Reste aux agences de régulation à s’adapter à cette nouvelle ontologie ; à cesser d’exiger des essais cliniques comparatifs contre les traitements standards localisation par localisation. « Il faut accepter de faire abstraction de la localisation de la tumeur pour certains cancers caractérisés par une altération moléculaire bien précise, et donc accepter que selon cette nouvelle ontologie, qu’il n’y a pas encore de standard de traitement défini », insiste le Pr Le Tourneau.
De nouvelles méthodologies requises
Pour ce faire, de nouvelles méthodologies permettant d’évaluer ces médicaments. Une piste prometteuse — qui reste toutefois à valider — concerne l’utilisation de chaque patient comme son propre témoin. « Chez un patient donné, on peut comparer l’efficacité d’un traitement A et un traitement B, en considérant que celui qui a été utilisé le plus longtemps est celui qui a le mieux fonctionné », explique le Pr Le Tourneau.

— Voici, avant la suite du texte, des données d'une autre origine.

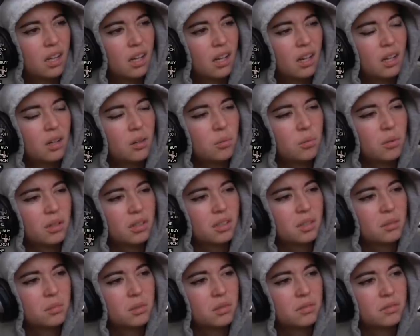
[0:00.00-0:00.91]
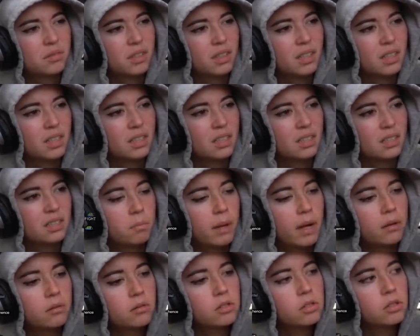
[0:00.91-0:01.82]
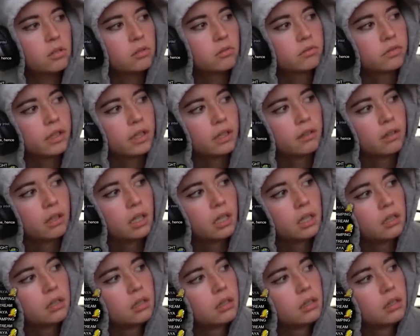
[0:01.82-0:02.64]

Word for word: I don't want them to fight. Mounts don't fight, right?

Une autre solution concerne le recours à des groupes historiques contrôle — prônés par les agences de régulation. « Mais il faut des bases de données de bonne qualité, renseignant toutes les données d’histoire de la maladie pour chaque patient d’un point de vue prospectif, ce qui nécessite beaucoup de moyens », note le Pr Le Tourneau. Et, au-delà de difficultés pratiques, ces cohortes soulèvent des questions méthodologiques. « Les patients qui ont reçu un médicament dans le cadre d’un essai clinique sont différents de ceux de la vie réelle », observe l’oncologue. Des industriels tenteraient toutefois de constituer de telles cohortes.

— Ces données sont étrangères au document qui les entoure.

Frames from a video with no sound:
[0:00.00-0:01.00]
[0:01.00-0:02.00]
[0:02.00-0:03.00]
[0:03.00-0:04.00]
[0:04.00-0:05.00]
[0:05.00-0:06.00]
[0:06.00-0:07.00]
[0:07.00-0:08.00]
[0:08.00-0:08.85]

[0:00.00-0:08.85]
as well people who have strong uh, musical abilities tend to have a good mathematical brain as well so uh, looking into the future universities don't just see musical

Sous ces considérations méthodologiques pourraient se cacher des problématiques médicoéconomiques, qui expliqueraient le retard pris par l’Europe. « Aux États-Unis, comme il revient à des assurances privées de rembourser les médicaments, il n’existe pas de lien entre mise sur le marché d’un médicament et son poids sur les dépenses publiques, alors qu’en Europe, où les systèmes de santé paient les nouveaux traitements — souvent très onéreux —, les coûts publics induits par l’arrivée de tout nouveau médicament suscitent davantage de prudence », entrevoit le Pr Le Tourneau.